*Recorded information*.
=== Begin Enclosure ===

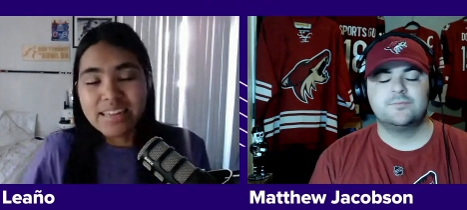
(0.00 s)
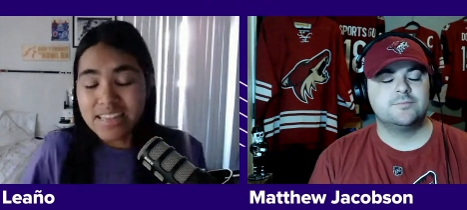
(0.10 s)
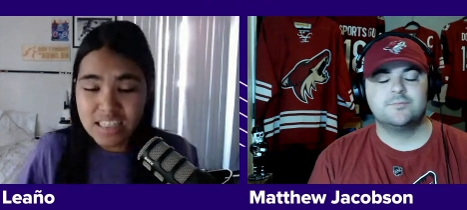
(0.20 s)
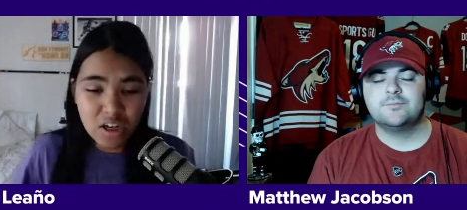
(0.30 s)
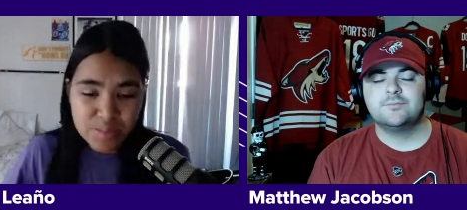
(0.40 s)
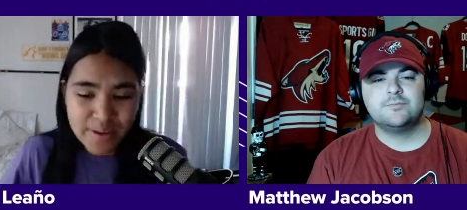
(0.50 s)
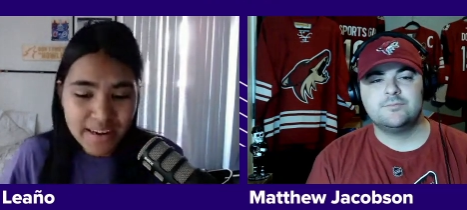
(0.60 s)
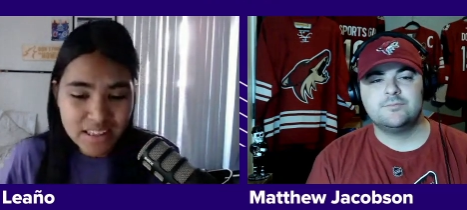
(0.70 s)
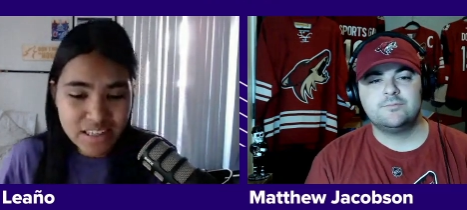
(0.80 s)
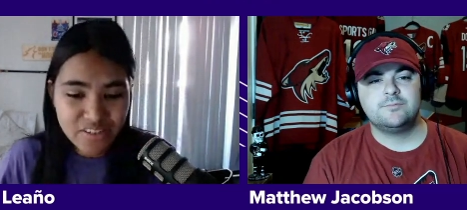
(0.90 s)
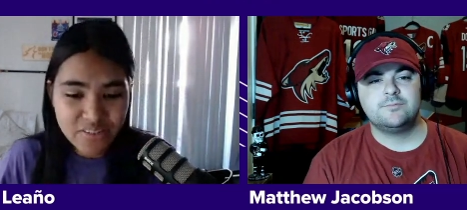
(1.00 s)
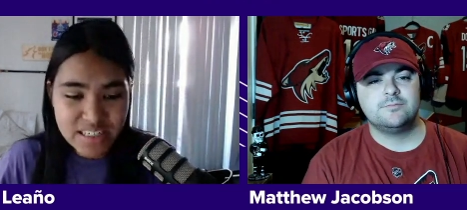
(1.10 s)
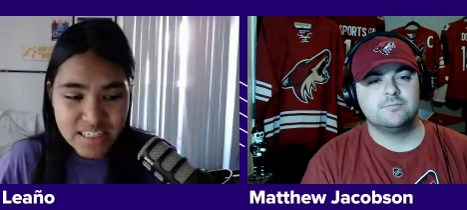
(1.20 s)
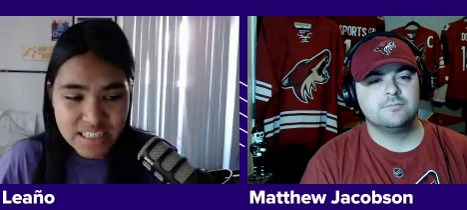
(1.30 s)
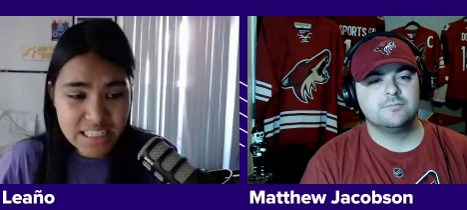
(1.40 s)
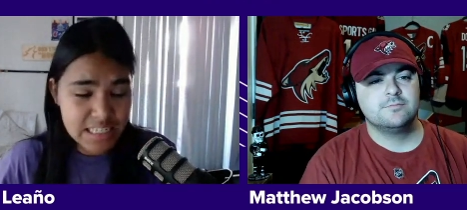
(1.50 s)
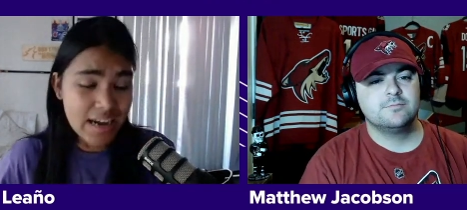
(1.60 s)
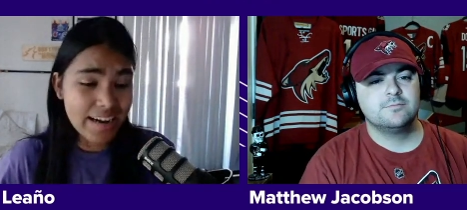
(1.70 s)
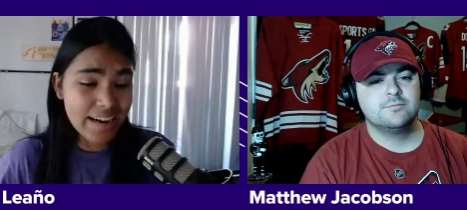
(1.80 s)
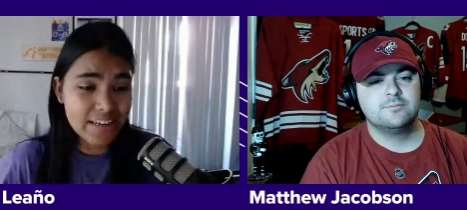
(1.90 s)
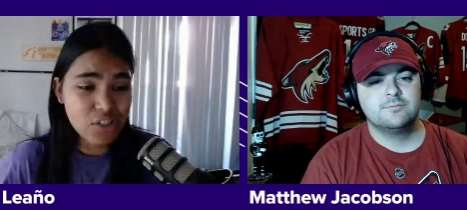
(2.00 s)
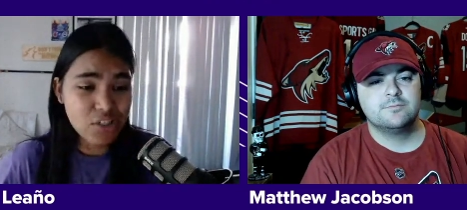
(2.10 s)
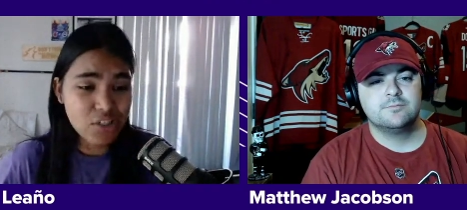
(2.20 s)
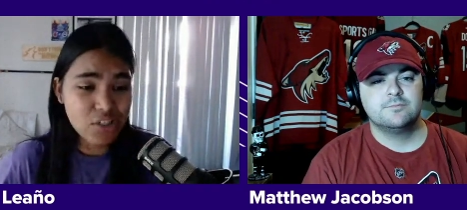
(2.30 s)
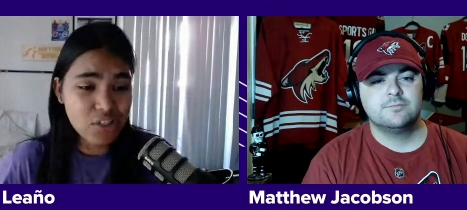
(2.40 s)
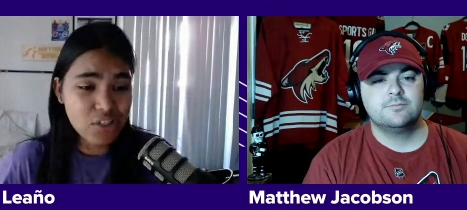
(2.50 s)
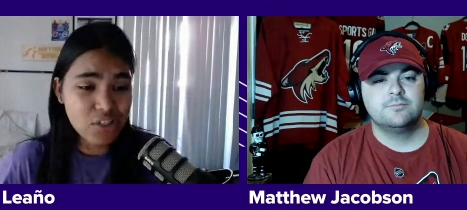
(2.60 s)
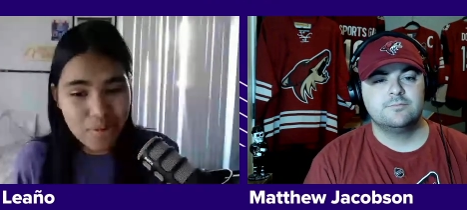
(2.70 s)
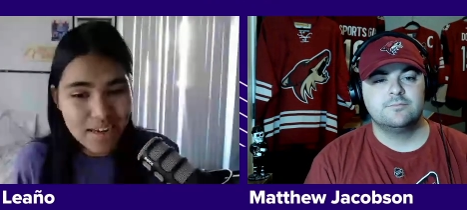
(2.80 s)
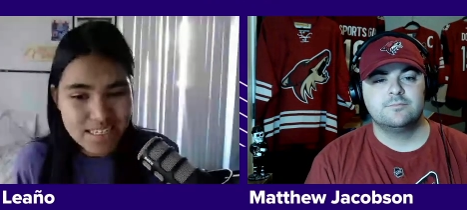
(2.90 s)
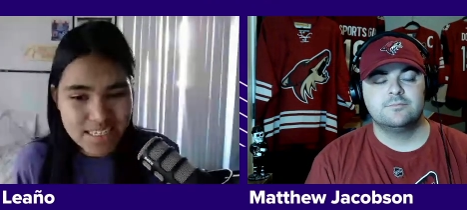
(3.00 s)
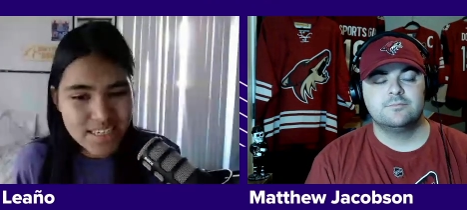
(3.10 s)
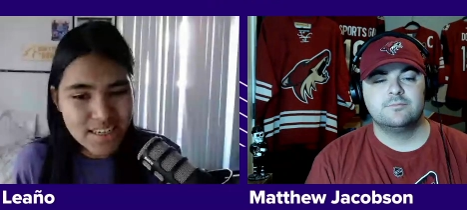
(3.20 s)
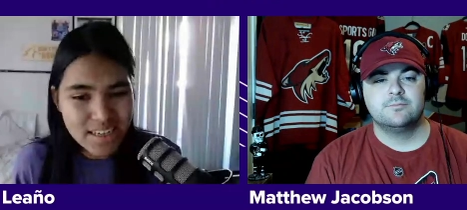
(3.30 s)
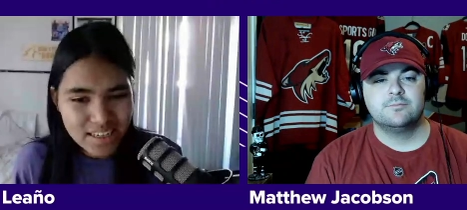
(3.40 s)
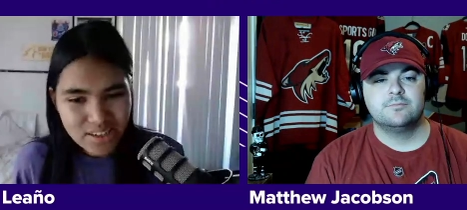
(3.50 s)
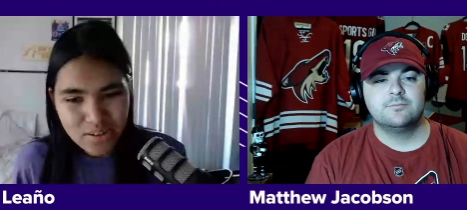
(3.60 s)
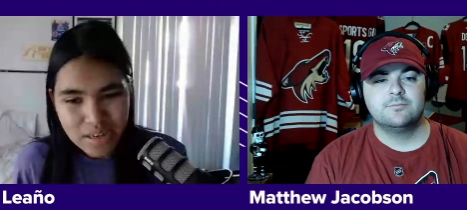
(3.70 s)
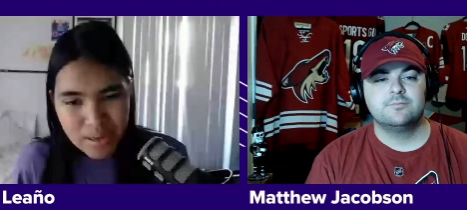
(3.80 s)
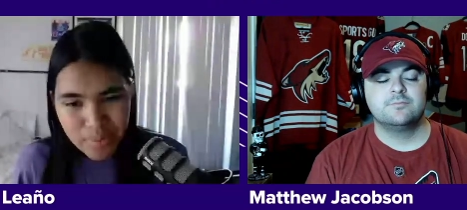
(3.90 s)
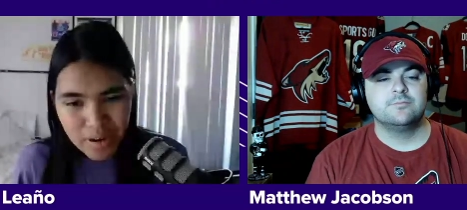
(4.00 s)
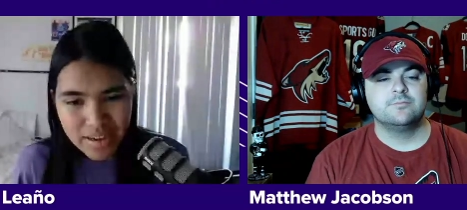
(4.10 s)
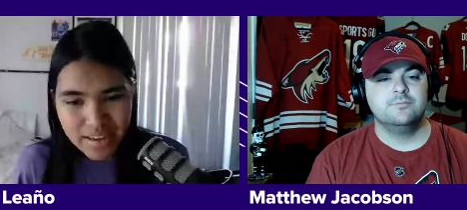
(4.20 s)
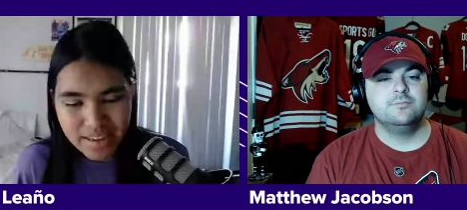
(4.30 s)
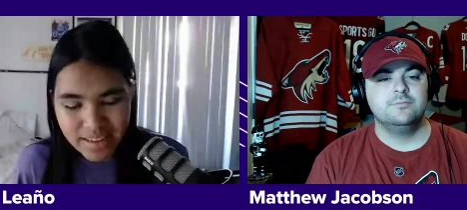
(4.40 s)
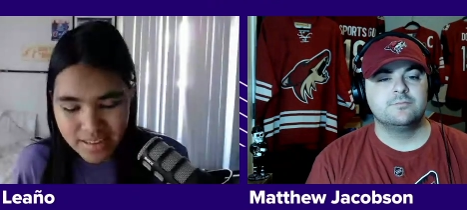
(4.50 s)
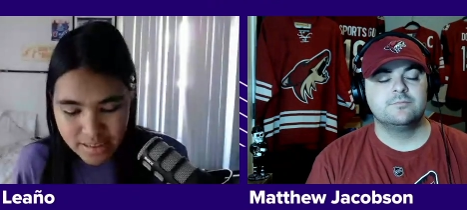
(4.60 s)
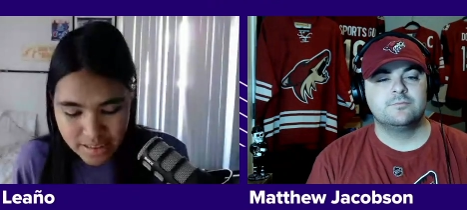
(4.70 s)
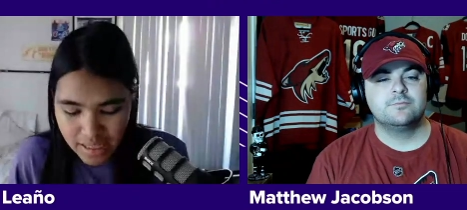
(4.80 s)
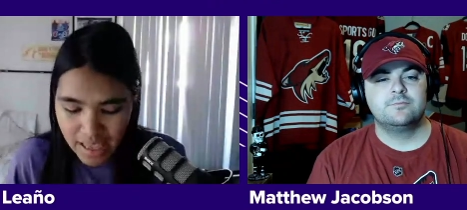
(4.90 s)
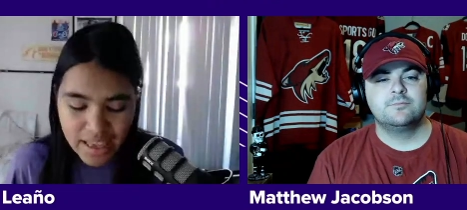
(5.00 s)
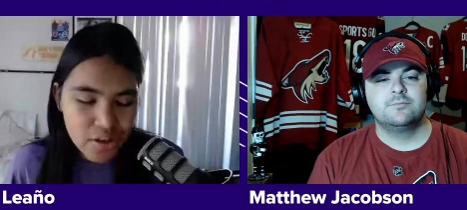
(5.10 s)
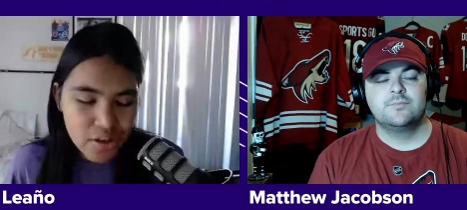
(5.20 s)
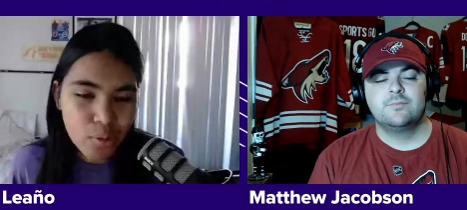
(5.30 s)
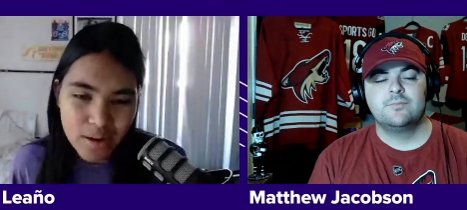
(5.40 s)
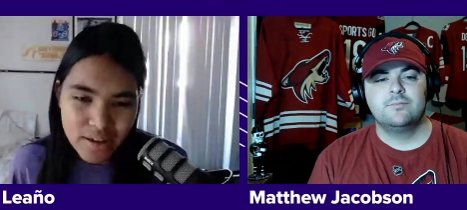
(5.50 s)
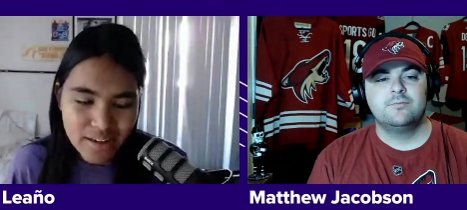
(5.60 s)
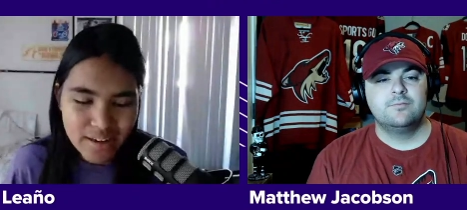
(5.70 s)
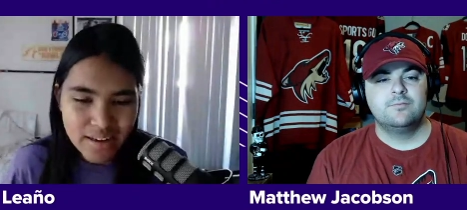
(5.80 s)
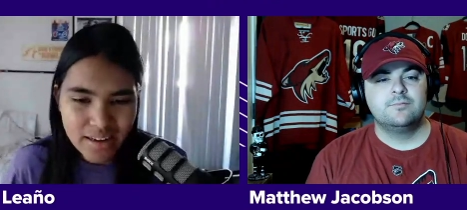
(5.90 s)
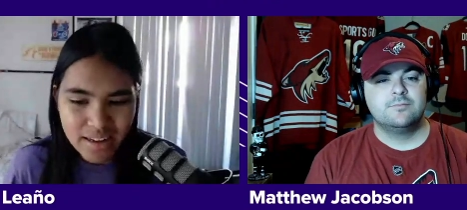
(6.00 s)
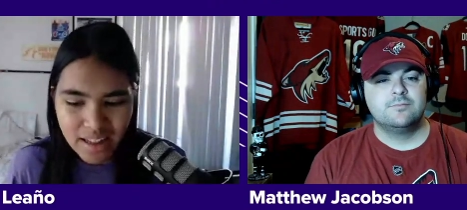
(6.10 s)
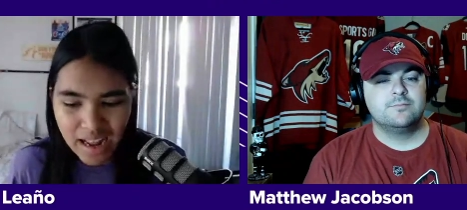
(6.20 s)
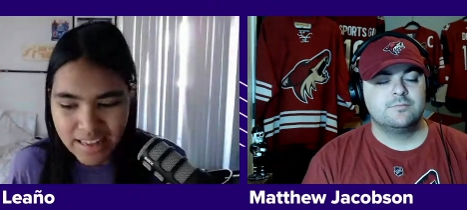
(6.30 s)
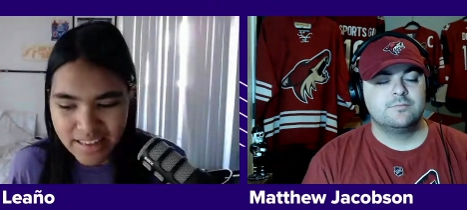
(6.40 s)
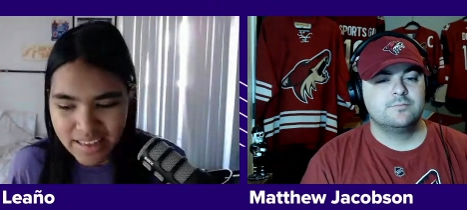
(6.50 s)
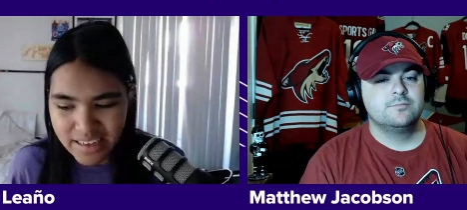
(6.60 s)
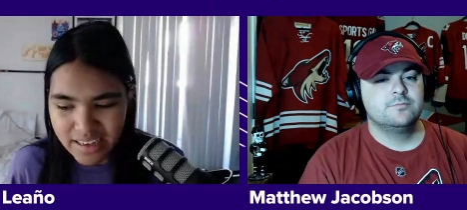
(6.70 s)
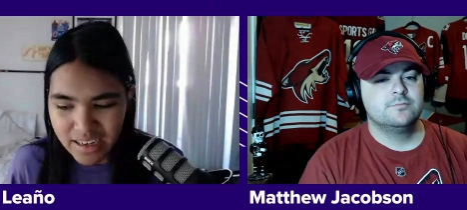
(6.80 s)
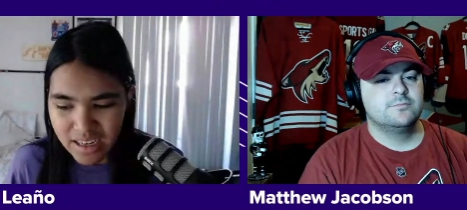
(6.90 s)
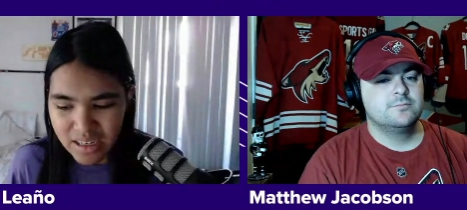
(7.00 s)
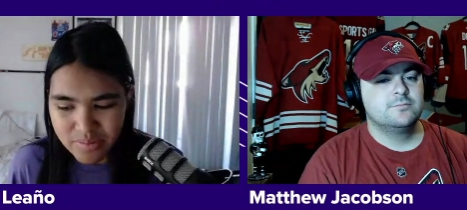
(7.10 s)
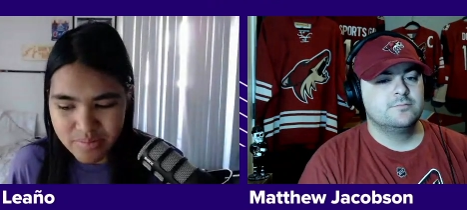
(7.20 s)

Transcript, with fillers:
Speaker 1: And again, this is all speculative because he's not getting traded anyways. But hey, you know what? I think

=== End Enclosure ===

*Exercise instructions*. Restate the listing word for word and drop the pictures.

*Output for this task*.
(0.00 s)
(0.10 s)
(0.20 s)
(0.30 s)
(0.40 s)
(0.50 s)
(0.60 s)
(0.70 s)
(0.80 s)
(0.90 s)
(1.00 s)
(1.10 s)
(1.20 s)
(1.30 s)
(1.40 s)
(1.50 s)
(1.60 s)
(1.70 s)
(1.80 s)
(1.90 s)
(2.00 s)
(2.10 s)
(2.20 s)
(2.30 s)
(2.40 s)
(2.50 s)
(2.60 s)
(2.70 s)
(2.80 s)
(2.90 s)
(3.00 s)
(3.10 s)
(3.20 s)
(3.30 s)
(3.40 s)
(3.50 s)
(3.60 s)
(3.70 s)
(3.80 s)
(3.90 s)
(4.00 s)
(4.10 s)
(4.20 s)
(4.30 s)
(4.40 s)
(4.50 s)
(4.60 s)
(4.70 s)
(4.80 s)
(4.90 s)
(5.00 s)
(5.10 s)
(5.20 s)
(5.30 s)
(5.40 s)
(5.50 s)
(5.60 s)
(5.70 s)
(5.80 s)
(5.90 s)
(6.00 s)
(6.10 s)
(6.20 s)
(6.30 s)
(6.40 s)
(6.50 s)
(6.60 s)
(6.70 s)
(6.80 s)
(6.90 s)
(7.00 s)
(7.10 s)
(7.20 s)

Transcript, with fillers:
Speaker 1: And again, this is all speculative because he's not getting traded anyways. But hey, you know what? I think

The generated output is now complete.